The creepiness factor in healthcare data analytics

There are great benefits than can unfold from data sources, but we need to balance it with privacy concerns and unintended consequences.

Last week, I was a speaker at the Healthcare2015 INFORMS conference in Nashville. I happened to sit in on an interesting panel discussion where there was a lively debate about the use of psychographic data for healthcare analysis.

What took me by surprise was the sharp polarization in the panel around the issue of “creepiness.” One of the panelists, a senior analytics executive from a large hospital system, was vehement in his view that the use of information other than that explicitly covered by data privacy agreements with the patient, amounts to a breach of trust in the hospital-patient relationship, and hence “creepy.” On the other end of the spectrum, a former hospital executive, now an analytics entrepreneur, was of the view that any and all information available, should go into the analysis purely from the point of view of improving the quality of the analysis.
Both panelists were from scientific backgrounds, yet their individual occupations reflected their worldview on what evidently is a lightning rod for controversy – the unfettered use of data in healthcare analytics.

More data, better data
Analysts love data – the more, the merrier. As an analytics practitioner, I can relate well to throwing in as many different types of data as possible into the mix in order to enrich the understanding of the individual patient. Let’s face it, that’s also where the fun lies in data sciences.
What gets analyzed today in the context of the healthcare sector at large are: Electronic health records (EHR), lab test data from Laboratory Information Management Systems (LIMS), and health insurance information, such as covered items, deductibles, and so on, which sit inside Revenue Cycle Management (RCM) systems that enable the hospital to capture data on the applicable charges and raise invoices so that they can be paid.
With this information, a fairly comprehensive view of a patient can be obtained for understanding the patient’s medical history and risk factors, treatment efficacy, and financial risks ( such as bad debts).
Analytics teams parse through all this information, and in many cases, employ third party solutions, often cloud-based, that analyze the data (in an anonymized form) to provide insights for clinicians and administrators. Compliance with HIPAA privacy requirements is paramount in these situations.

How about some more data?
The data available in EHR and claims processing systems has certain limitations. For the most part, they provide little or no information about the socio-economic profiles of the patients. In addition, they provide no ability to integrate with other sources of health or medical information – examples being wearables, such as the Apple Watch or Fitbit.
If you push the envelope a little bit further, there is other data from social media feeds, credit histories, and genetic test results, which is also available. The latter, in particular, has raised several concerns about privacy and ethics.
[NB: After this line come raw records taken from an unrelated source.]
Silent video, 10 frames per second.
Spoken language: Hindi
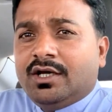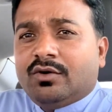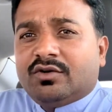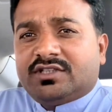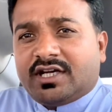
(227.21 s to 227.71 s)

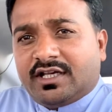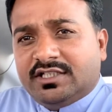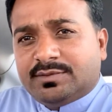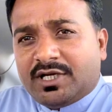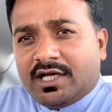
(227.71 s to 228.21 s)
और
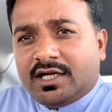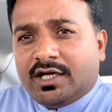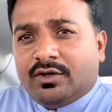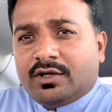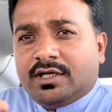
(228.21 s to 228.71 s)
तरखीस बनाना
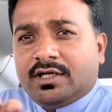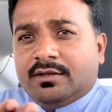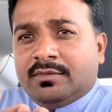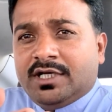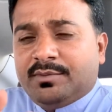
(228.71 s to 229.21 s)
और
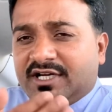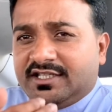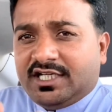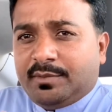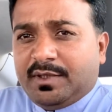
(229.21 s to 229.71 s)

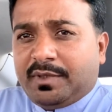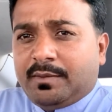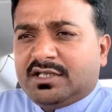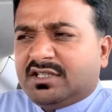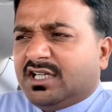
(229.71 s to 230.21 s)
बल्दिया के पेपर
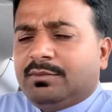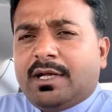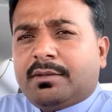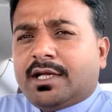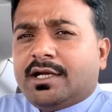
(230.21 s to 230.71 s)
बनाना तकरीबन आप
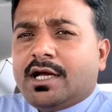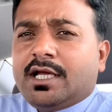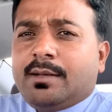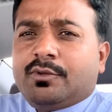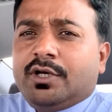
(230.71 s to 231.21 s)
आपका करा के
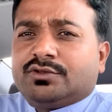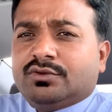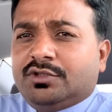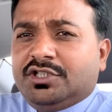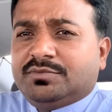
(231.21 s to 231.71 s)
आपको एक
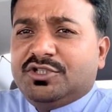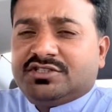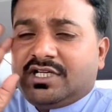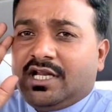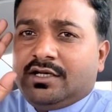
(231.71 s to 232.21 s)
सौ तीस बीस
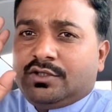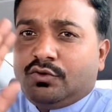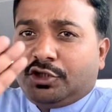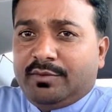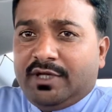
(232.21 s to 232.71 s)
रियाल
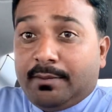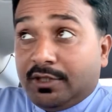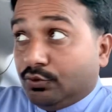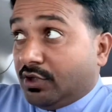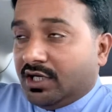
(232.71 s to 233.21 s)
टोटल में आपका
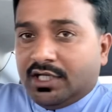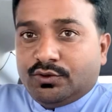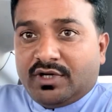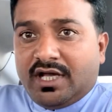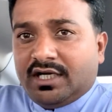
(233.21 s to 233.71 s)
दुकान का
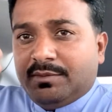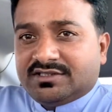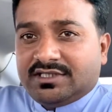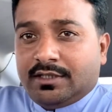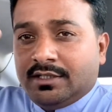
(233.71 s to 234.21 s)
जो रहा अग्रीमेंट
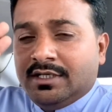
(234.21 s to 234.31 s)
सर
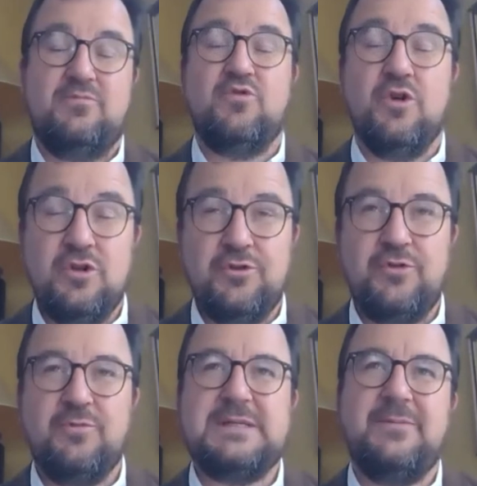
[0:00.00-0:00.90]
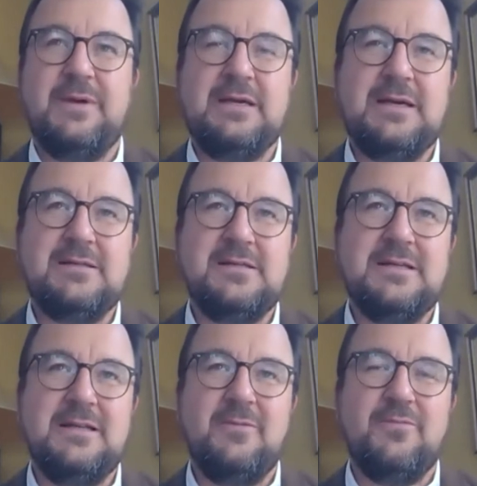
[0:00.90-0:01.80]
plus grande entreprise américaine,
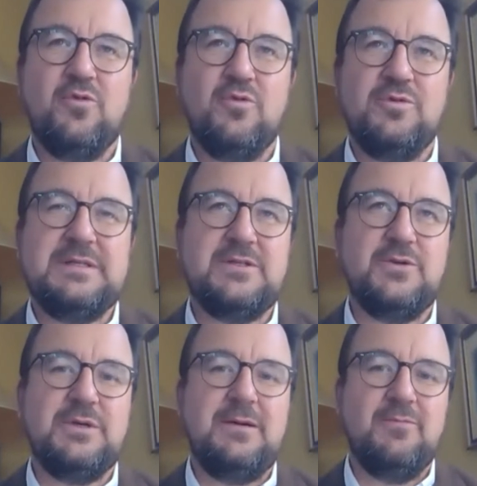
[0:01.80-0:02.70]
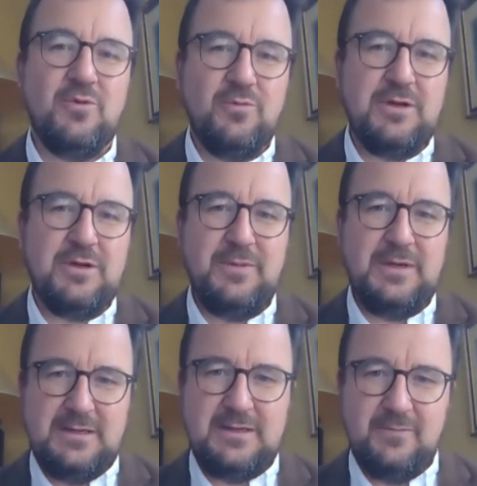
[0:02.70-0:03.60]
c'était l'époque où on disait ce qui est bon pour
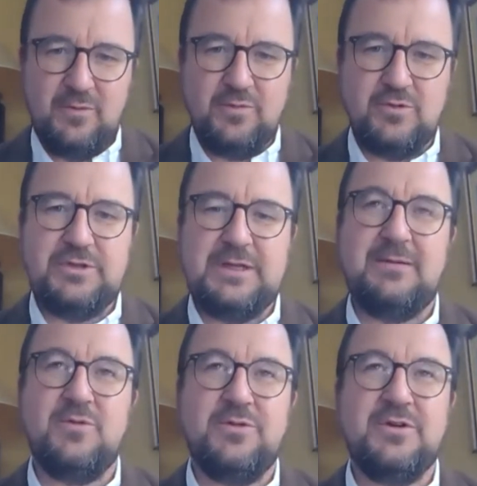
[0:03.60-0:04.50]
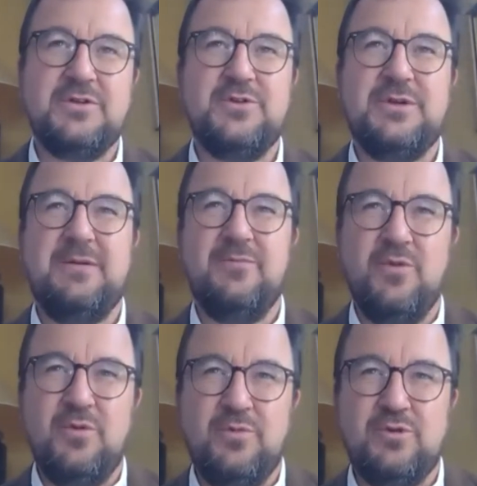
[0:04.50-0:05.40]
l'Amérique est bon pour General Motors, ce qui est
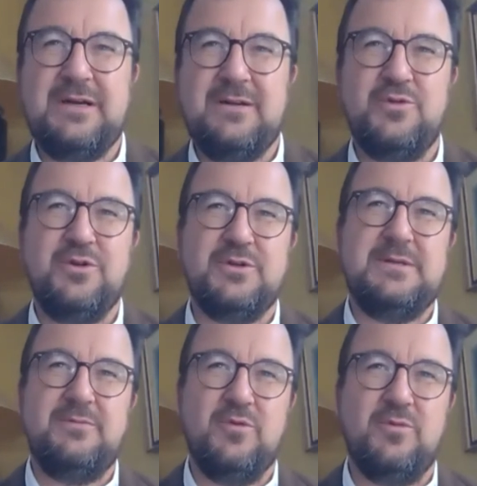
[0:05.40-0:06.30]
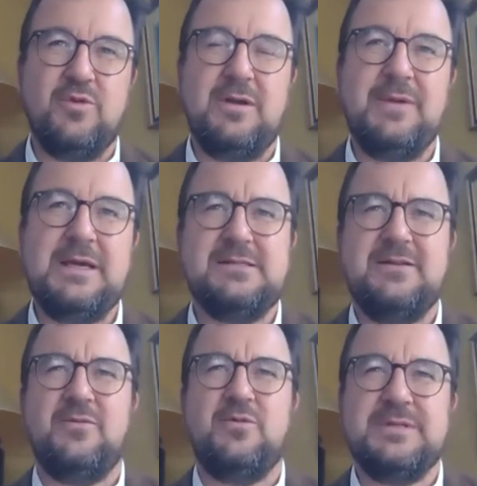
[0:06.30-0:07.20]
bon pour General Motors est bon pour l'Amérique,
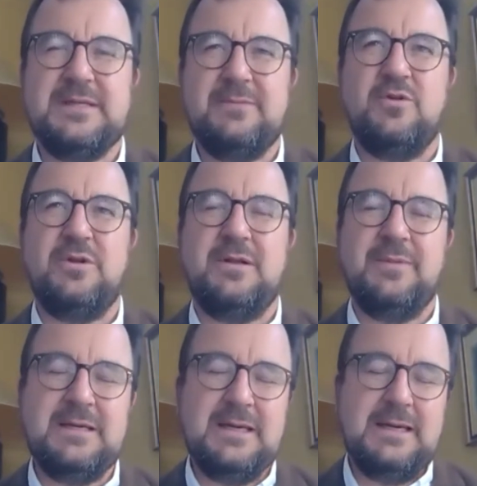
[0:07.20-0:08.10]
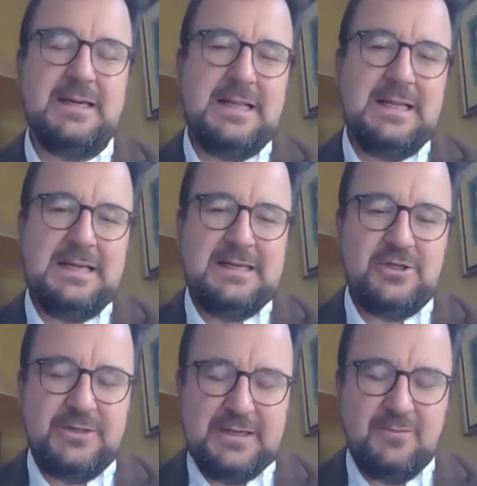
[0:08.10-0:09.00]
c'était vraiment le symbole de l'Amérique.
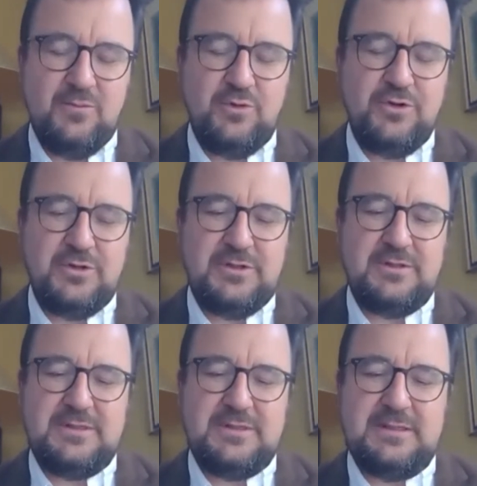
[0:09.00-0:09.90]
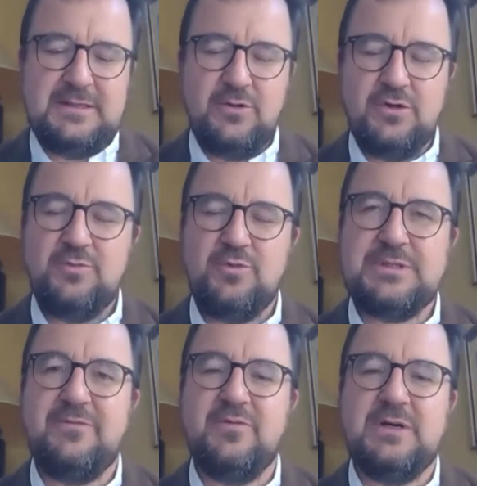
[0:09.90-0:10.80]
General Motors s'interroge pour
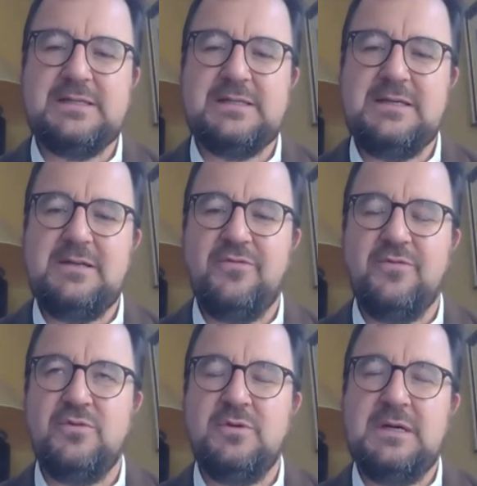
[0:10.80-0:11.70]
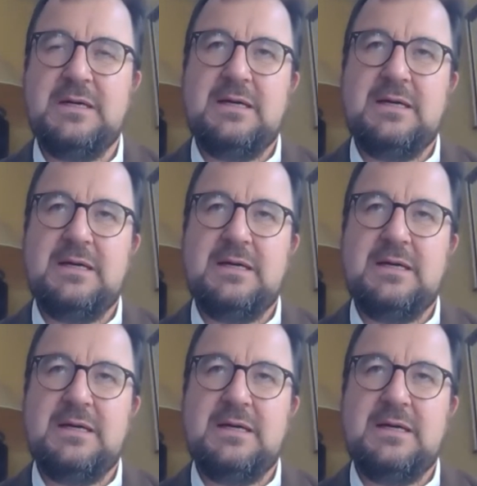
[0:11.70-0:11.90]
savoir s'il faut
So, what makes any of this creepy?
At the panel discussion, the main argument against the use of these kinds of data sources went like this:
— If this additional information were to fall into the wrong hands (such as employers or insurance companies), that might impact the patient’s job prospects, increase insurance premiums, and have other undesirable consequences.
An example of this is Silicon valley start-up 23ANDME’s efforts to monetize genetic data. This has raised dark concerns about the terrifying implications of corporations gaining access to the innermost secrets of our cells that pharmaceutical marketers and insurance companies might use against the rest of us.
The main argument for including these sources of data went like this:
— The additional data improves the analysis and benefits the patient and hospital alike – and oh by the way, all this data is out there anyway, so someone has to use it.
What the debate highlighted to me was the balance between science and ethics that we need to watch out for in matters that relate to individual privacy and the need for improved healthcare.
It is pertinent to note too, that in the same debate, the panelists agreed that certain types of non-traditional medical information, such as wearables data, do have a place in healthcare analytics. With the Internet of Things (IoT) market set to explode to 1.7 Trillion by 2020, there is no way we are going to want to ignore this wealth of data for improving public health.

Society has benefited greatly from advances in medicine over the centuries. Today, we are on the cusp of unlocking the potential of data in the practice of evidence-based medicine and population health management. There are great benefits than can unfold from the use of multiple data sources, but we need to balance it with privacy concerns and unintended consequences.